I know, I know. That makes me a bit of a Scrooge. But the whole process of hauling dozens of boxes down from the rafters in the garage, unpacking all of that stuff, trying to find places for everything, putting the empty boxes back in the garage and then repeating the exercise – in reverse – mere weeks later can make me tired just thinking about it.
But besides the sheer work involved, there’s another reason I’d rather do almost anything than “deck the halls”; when God was handing out talents, he neglected to give me the decorating one.
Oh, I appreciate the beautiful rooms and settings other people seem able to create so effortlessly. And I marvel at their ability to create them. But after trying, repeatedly, over the years to cultivate a look of elegance or style that always winds up more like “A Charlie Brown Christmas” than a Better Homes and Gardens one, I’ve resigned myself to the idea that I’ll never achieve the latter effect.
Still, decorating for the holidays is important to my family. So each year, I put on a brave face and some Christmas music, and psych myself up for a day of working with the myriad ornaments and bits of “Made in Singapore” or “Made in Taiwan” paraphernalia we’ve accumulated over the years, together with even more “Made in Pre-School, Elementary School or Sunday School” treasures. All in an attempt to create a festive atmosphere.
And somehow – though the designer look definitely eludes us – we do manage to surround ourselves with Christmas cheer. I realize it when looking at a favourite item conjures up a warm memory, or when we recall the stories that will long be told about some cherished ornament. And I know I am blessed.
Still, after spending all day decorating yesterday, it took sitting in church this morning to remind me of the reason for such preparations. The reminder rang loudly and clearly through the words of a Christmas carol.
“Let every heart prepare him room.”
As I sang it, it occurred to me that decorating is all part of the Advent tradition of preparing our homes.
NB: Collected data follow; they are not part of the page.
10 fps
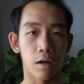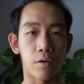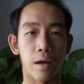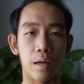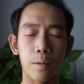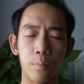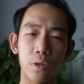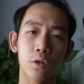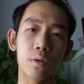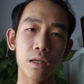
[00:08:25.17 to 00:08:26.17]
Alright,
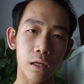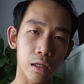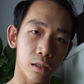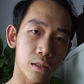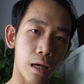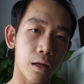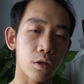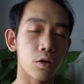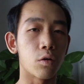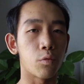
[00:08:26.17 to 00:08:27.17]
between each set,
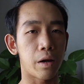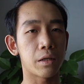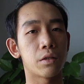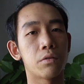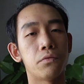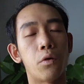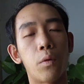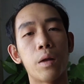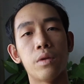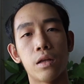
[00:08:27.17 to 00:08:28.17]
you're going to rest for
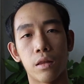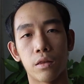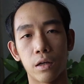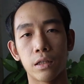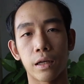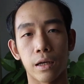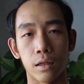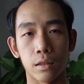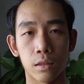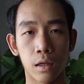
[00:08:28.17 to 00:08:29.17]
1 minute and 30
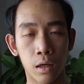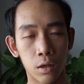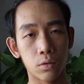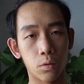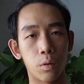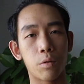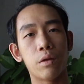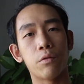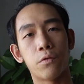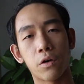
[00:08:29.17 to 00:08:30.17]
seconds. Don't worry,
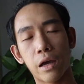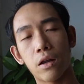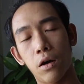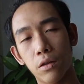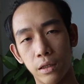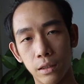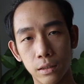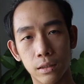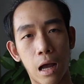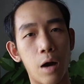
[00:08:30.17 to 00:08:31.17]
if you forget all
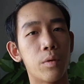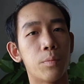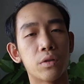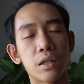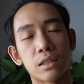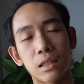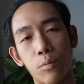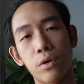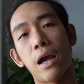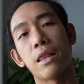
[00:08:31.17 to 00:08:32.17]
these, I'll be putting a
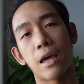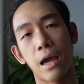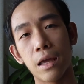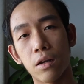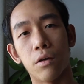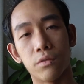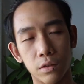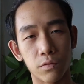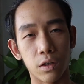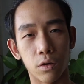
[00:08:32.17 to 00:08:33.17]
summary at the end of this
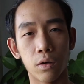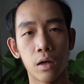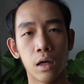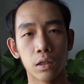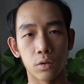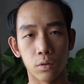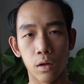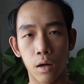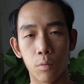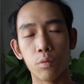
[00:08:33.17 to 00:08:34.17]
video. So
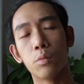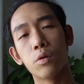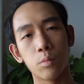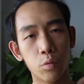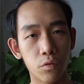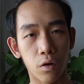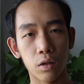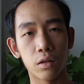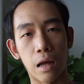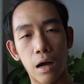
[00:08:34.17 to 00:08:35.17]
we move
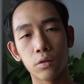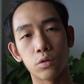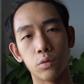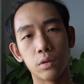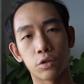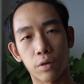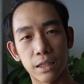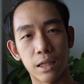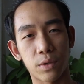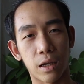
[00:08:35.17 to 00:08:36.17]
on now to the
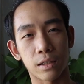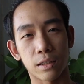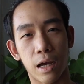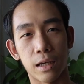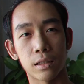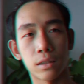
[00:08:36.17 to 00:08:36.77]
tricep exercise.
But the carol entreats every heart to “prepare him room,” not to “prepare him rooms.” More important than preparing our houses – is preparing our hearts – for the coming of our Saviour.
Suddenly I was struck by the irony: our Saviour was born in a stable. No Better Homes and Gardens surroundings awaited the infant Jesus. But a loving family did. A family who no doubt celebrated his arrival with joy, and loved Him deeply as he grew.
Hearts – if not a home – perfectly prepared.